Which is why it’s best for all concerned if I just get the hell out of town and skip the circiut parties and the five hour marathon of narrowly-defined labels and product marketing opportunities on Market Street. I’ll understand if no one misses me.

Now for a bit of good news: it turns out Tad’s Steaks on Powell Street will remain open in its current incarnation. A month or two back, it looked like this amazing piece of old San Francisco would be replaced by yet another foofy pasta joint. Word last night (upon dinner with Sarah, Dan, and Brad) is that the deal is off. Tad’s is safe, and we got free wine for caring.

I love Tad’s. Score one victory for the non-trendy, non-yuppie, non-fluffy, non-chain version of Sodom by the Bay. Herb Caen would be pleased.

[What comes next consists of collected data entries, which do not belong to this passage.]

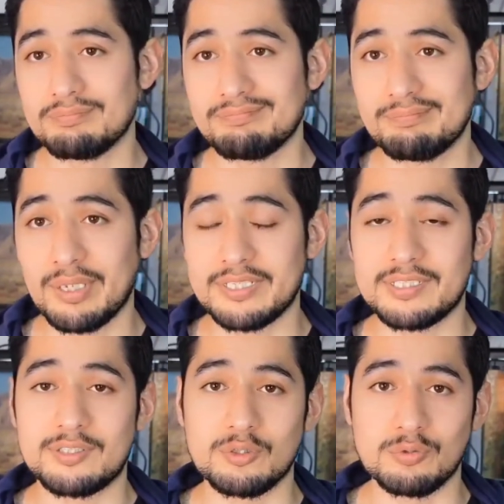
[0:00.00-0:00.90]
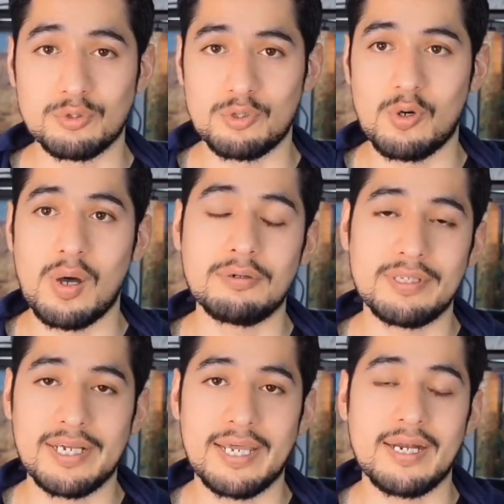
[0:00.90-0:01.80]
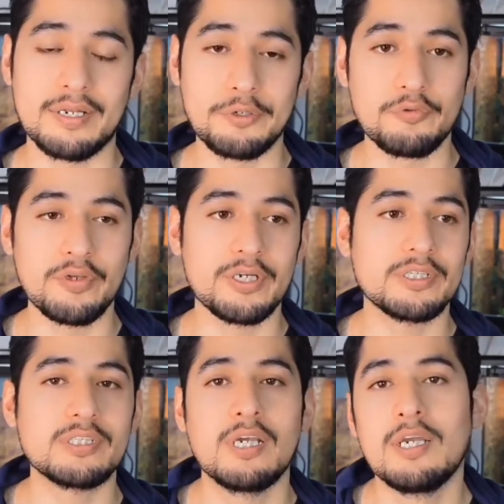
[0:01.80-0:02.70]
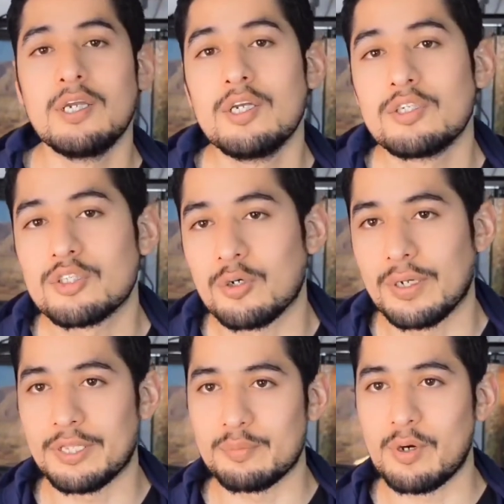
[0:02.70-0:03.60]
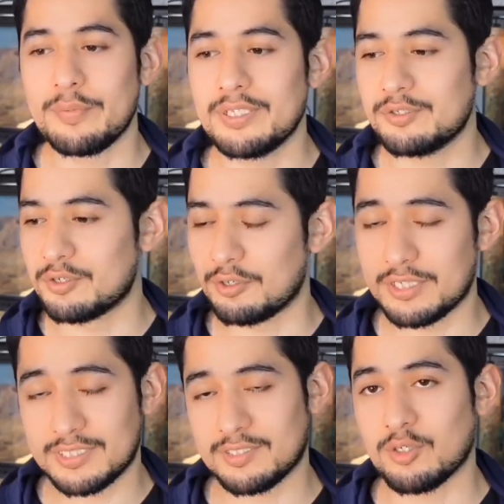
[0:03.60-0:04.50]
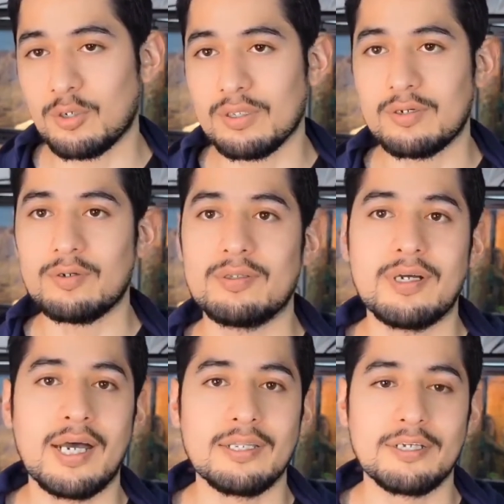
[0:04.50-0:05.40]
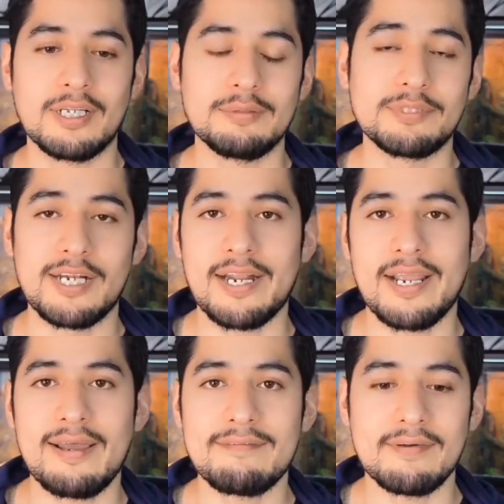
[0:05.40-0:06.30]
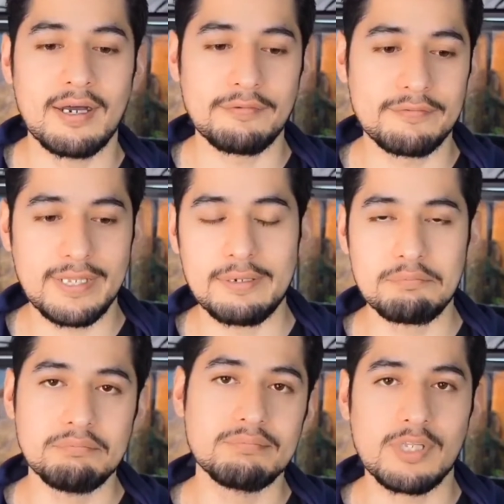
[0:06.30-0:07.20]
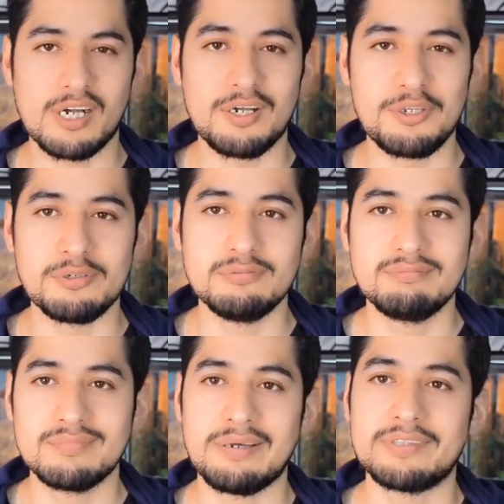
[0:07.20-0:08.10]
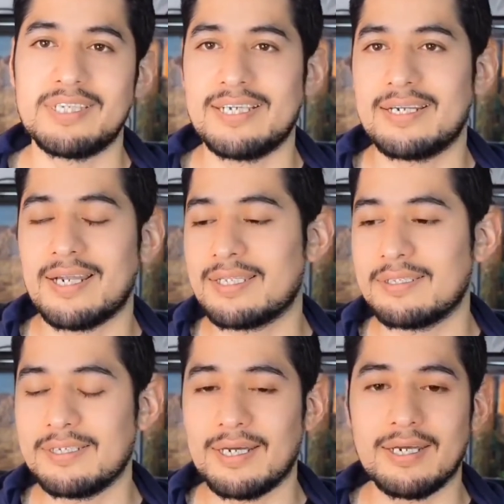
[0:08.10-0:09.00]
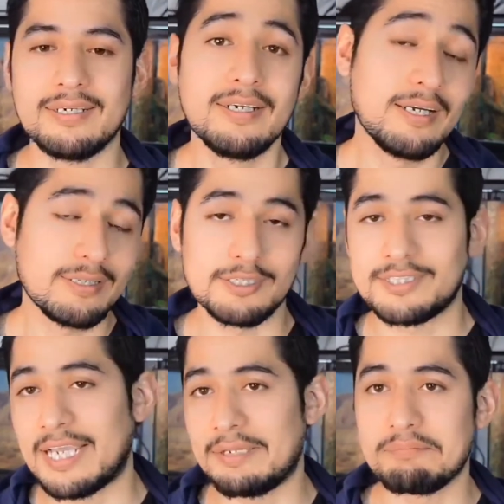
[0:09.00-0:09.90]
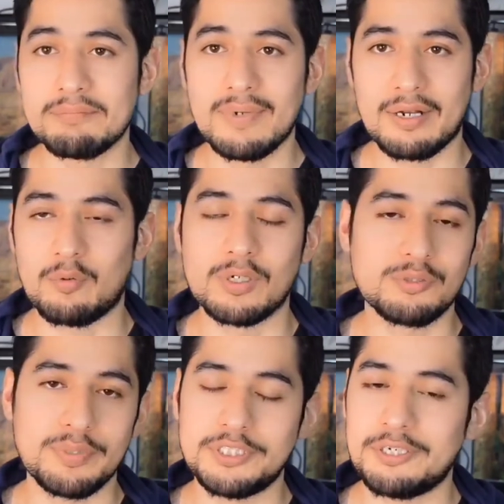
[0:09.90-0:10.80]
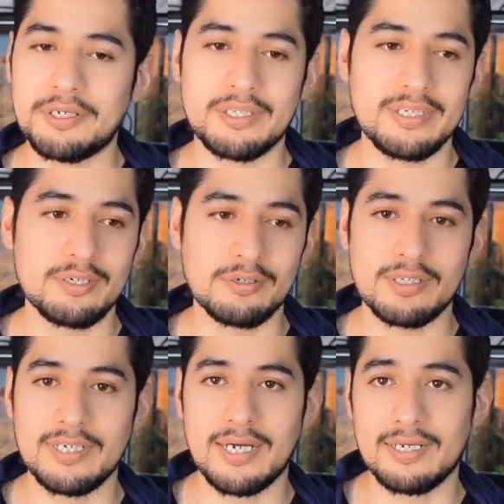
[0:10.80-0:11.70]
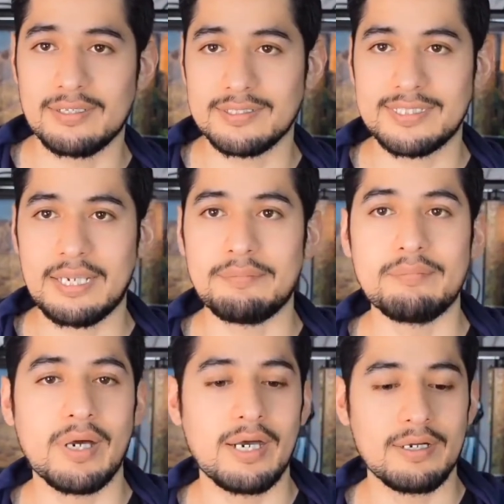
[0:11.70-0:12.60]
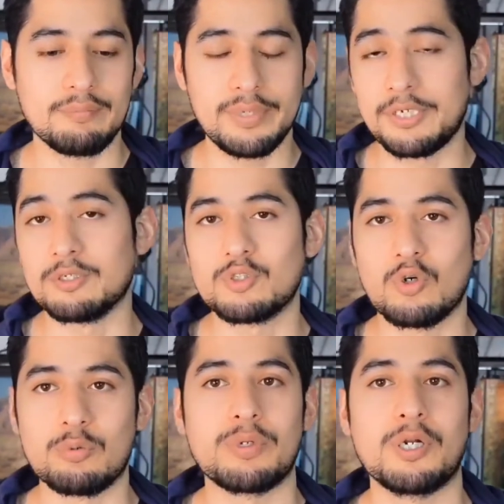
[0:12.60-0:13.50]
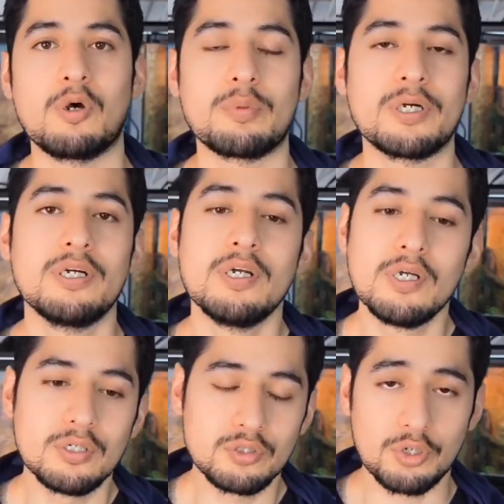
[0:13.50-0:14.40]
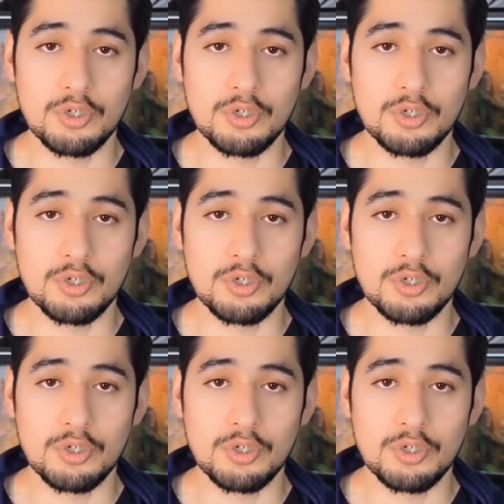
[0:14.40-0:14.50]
places to go out and get new feeders. So at the moment, this is all the clips that I have of them that are new, obviously, and not the same. I don't want to be sharing the same videos over and over. So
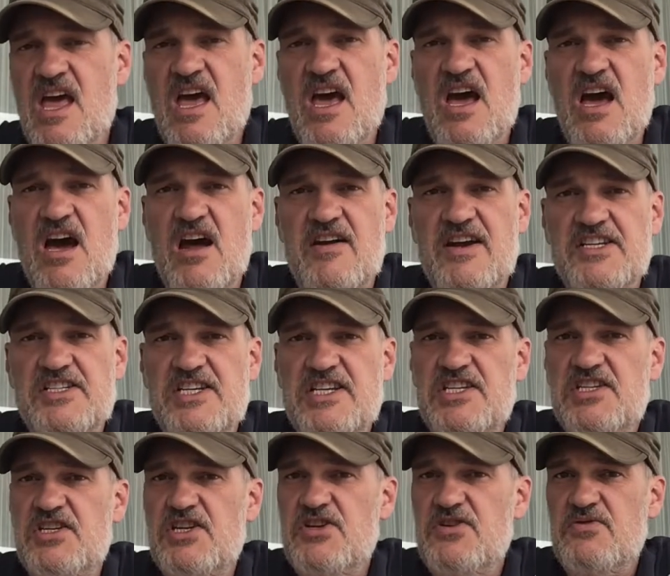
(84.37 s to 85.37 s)
are actually
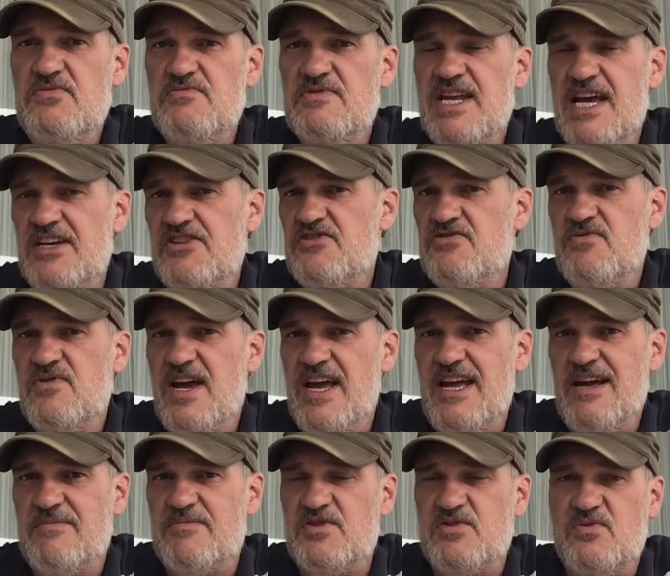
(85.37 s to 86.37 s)
two natural
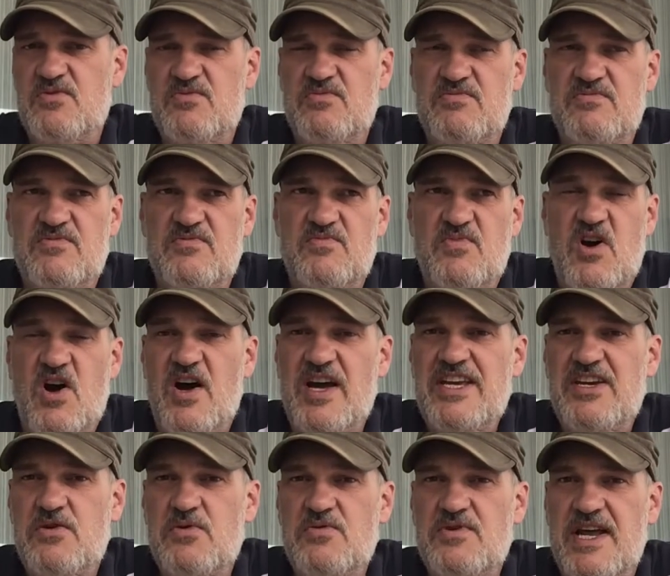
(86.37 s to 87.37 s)
apps, or what
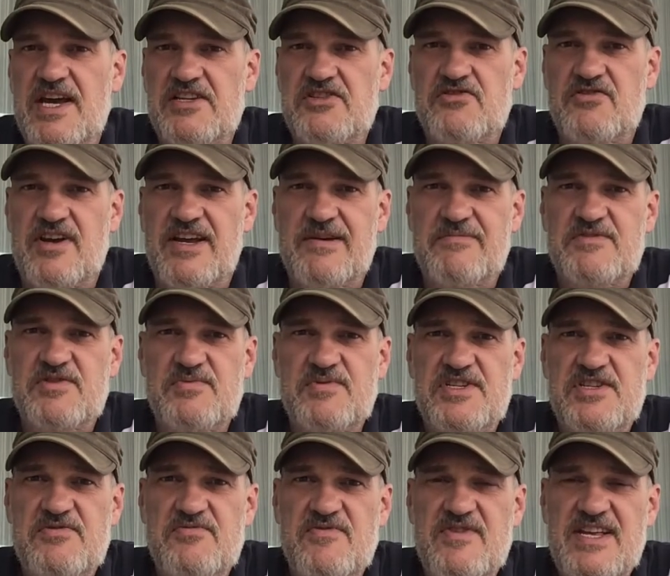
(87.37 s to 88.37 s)
I call natural apps,
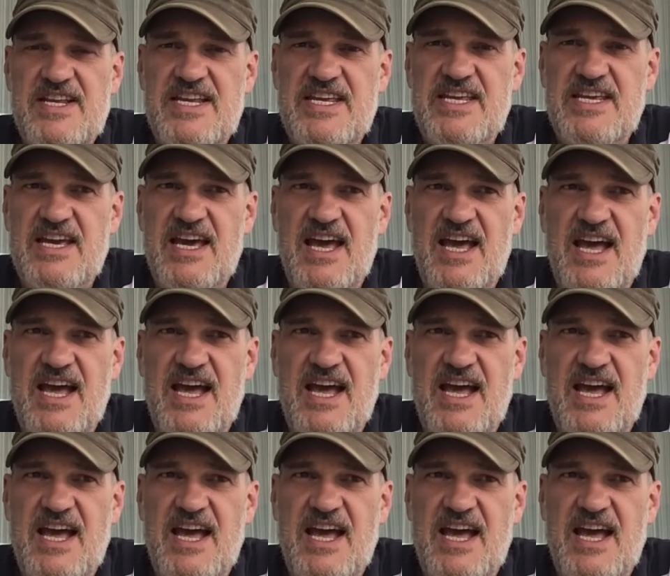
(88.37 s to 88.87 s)
which are really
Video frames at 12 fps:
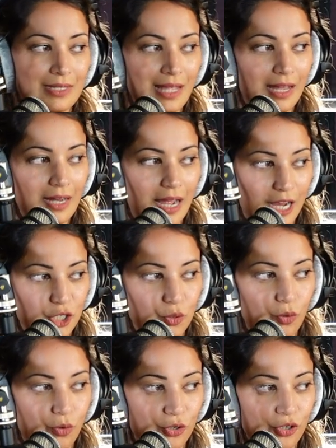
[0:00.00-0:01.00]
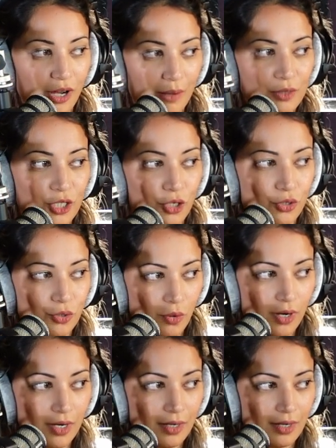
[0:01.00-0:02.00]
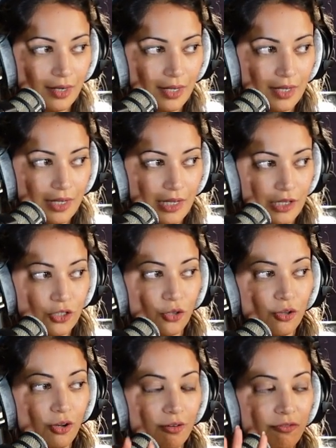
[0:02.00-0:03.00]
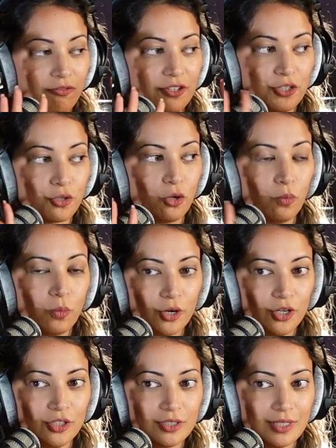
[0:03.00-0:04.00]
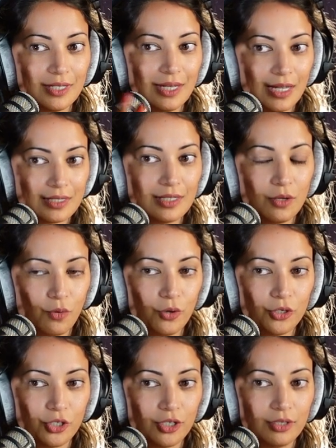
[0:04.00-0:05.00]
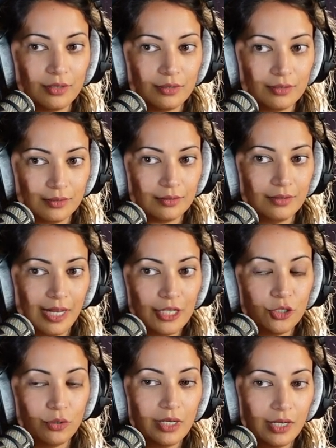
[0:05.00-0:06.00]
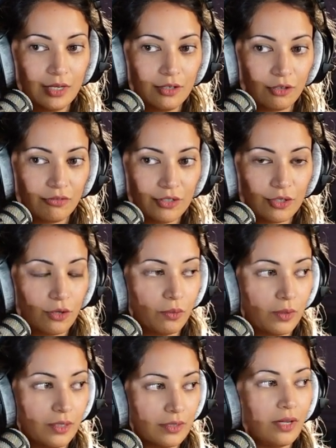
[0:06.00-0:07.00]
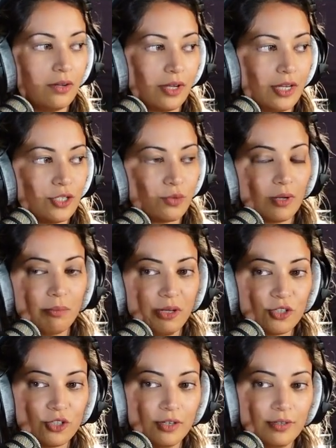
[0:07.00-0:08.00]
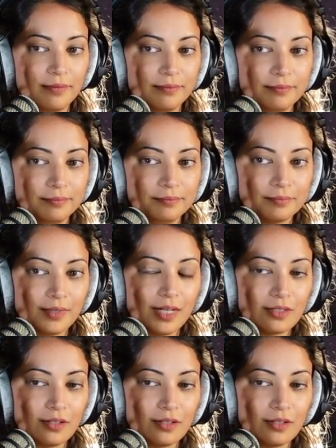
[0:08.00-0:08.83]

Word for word: that actual order come to your yes, door? Yes, to your door. So your physical world gets the order. Yes. And you eat in your physical world. Yes. Okay, just want to make sure. Yeah. That's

As I close, let me rephrase my comments to stupid yuppie bitch in the Volvo who almost took out five pedestrians at Mission and Fremont this morning as she ran a red light (in case she didn’t hear it as I yelled at her): “You’re driving a car in heavy traffic. Get off the goddamned cell phone, you fucking idiot!”

Avoiding Pride

For a few minutes this morning, I seriously thought about making signs and marching in the “people with labels” parade. Some possibilities I considered:

  • Proud of Our Internalized Homophobia
  • Acronym Power!
  • Transgendered Lesbian Caregivers To Supportive Straight People Living With Bad Credit

I figured I could find at least one or two people to march with. Maybe it’s best I skipped the whole thing, though. As originally planned, I didn’t even go to the damned parade and I still managed to be annoyed by it on three separate occasions this weekend.

On Saturday, I was at the library doing a bit of research for an upcoming project. My cubbyhole was apparently directly above “Thumping Disco-schlock Stage #3”. Concentration was not enhanced.

On Sunday, I had to change plans twice, the first casualty being some errands in the ‘burbs requiring my car. I was afraid to leave the house, fearing I’d probably have to park in Oakland when I returned. Apparently, the parade route has changed and my neighborhood has become the unoffical parking lot for all the idiots who were too stupid to walk or take transit to the parade.

So I decided to walk back to the library instead. It was closed, due to the very self-same parade. I muttered and bitched as I walked through the outskirts of the “festivities” and the several hundred thousand proud gay men (all of whom seemed to have purchased identical white tank tops for the occasion) and set out on one of my long walks instead.

All in all, not a bad day. My hike took me through the Tenderloin, the Western Addition, the Haight, and the Mission. I took great pictures. I remembered my sunblock this time. I even sweated a little. And I only got panhandled six times in four-plus hours.

Exosphere is today’s “link du jour”. You gotta love a site where the first sentence reads “This site has typos. Deal.”